Saltings seem to have been performed - with periodic lapses - in various colleges in both universities for over one hundred and fifty years. The earliest known reference to the custom, dated 1509-10, is the record of a salting payment made by John Fisher on behalf of his protégé Gilbert Latham of Christ's College, Cambridge. The latest dated reference is Anthony Wood's reminiscent account of his own salting ceremony at Merton College, Oxford in 1647-8. Wood states that the tradition, at least at Oxford, had fallen into disuse by the time of the Restoration.
At Cambridge salting ceremonies, the "father" delivered a speech in verse addressing each of his "sons" in turn - punning on names, joking about appearances, highlighting personal traits or idiosyncrasies, or telling witty anecdotes about each one. The freshmen were apparently sometimes required to respond, but whether their ripostes were meant to be prepared or extemporaneous is unclear.

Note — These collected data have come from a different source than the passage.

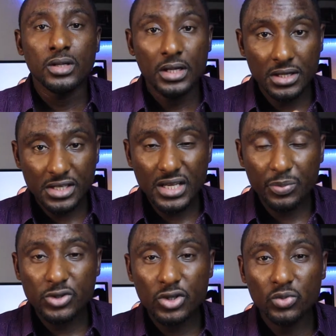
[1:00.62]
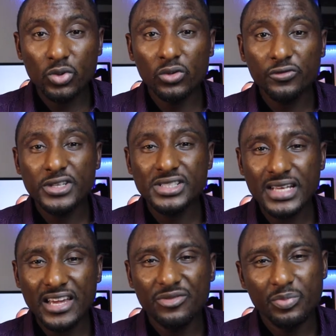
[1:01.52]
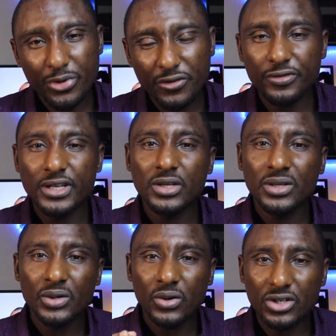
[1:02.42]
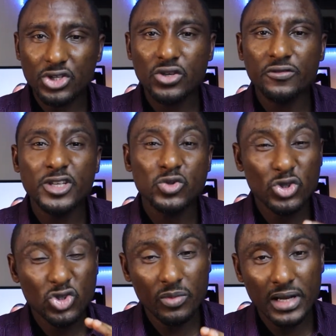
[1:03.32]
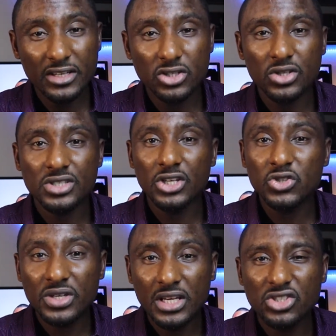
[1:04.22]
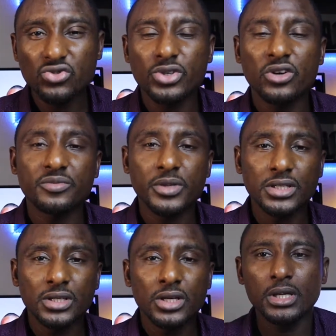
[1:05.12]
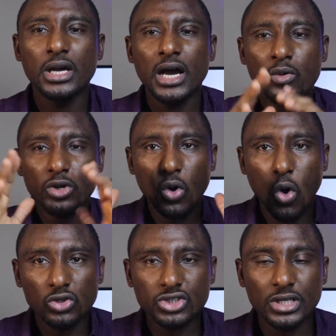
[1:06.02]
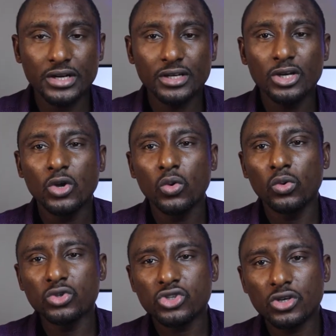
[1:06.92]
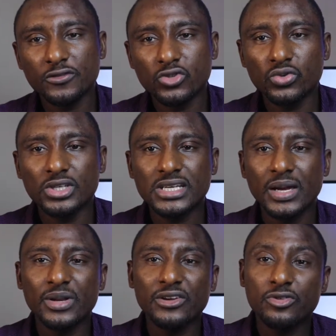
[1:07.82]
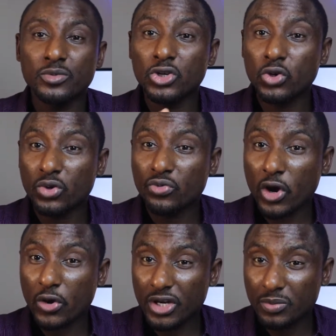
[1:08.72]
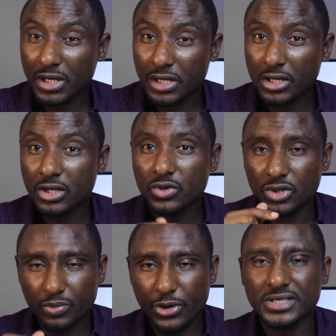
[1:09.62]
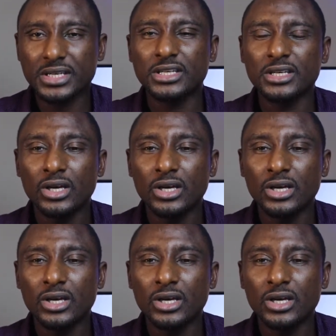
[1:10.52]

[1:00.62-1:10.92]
In this episode, we will first dive briefly on the surface with some light touch into the history of money, how it all started. We will surf through the timeline from the non-recorded beginning to the present day.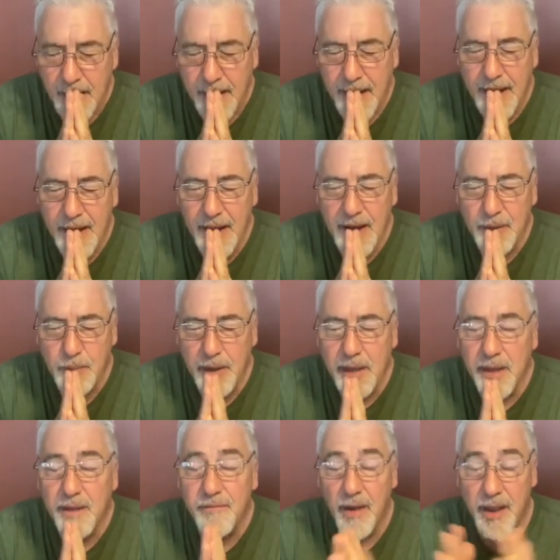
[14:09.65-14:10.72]
And
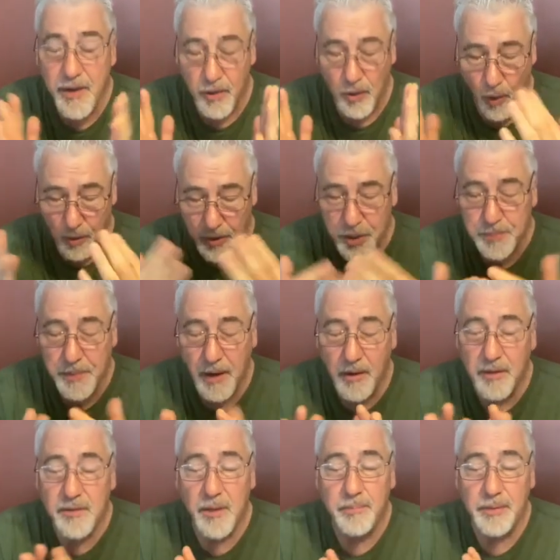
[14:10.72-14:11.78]
we invite your Holy
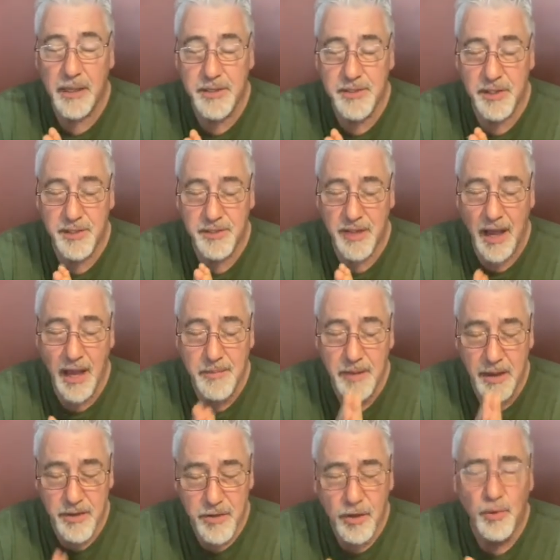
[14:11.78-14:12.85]
Spirit to bless this time
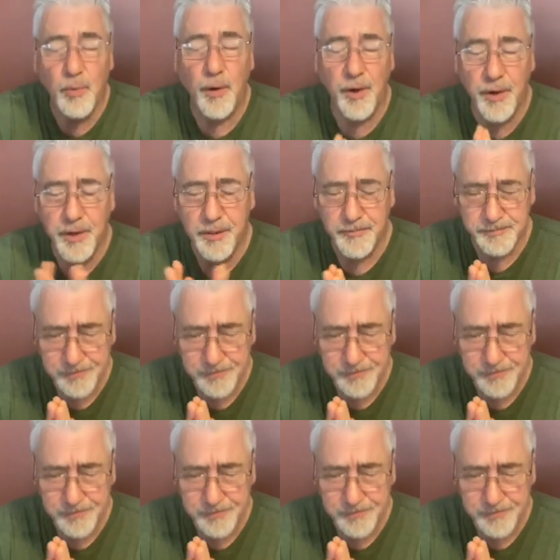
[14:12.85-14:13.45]
in your word.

Salting nights were occasions for great celebration and were evidently notorious for their rowdiness. Simonds D'Ewes reported that at a Pembroke salting, "a great deal of beer, as at all such meetings, was drunk" and that after an evening of overindulgence, he "got but little rest during the night"; which had the salutary effect of making him cautious ever after, as he had never been before, "to avoid all nimiety of this kind." Not surprisingly, this kind of skylarking provoked prohibitive reactions from the authorities. The Elizabethan statutes of Cambridge University expressly forbade saltings, but such injunctions were often ignored.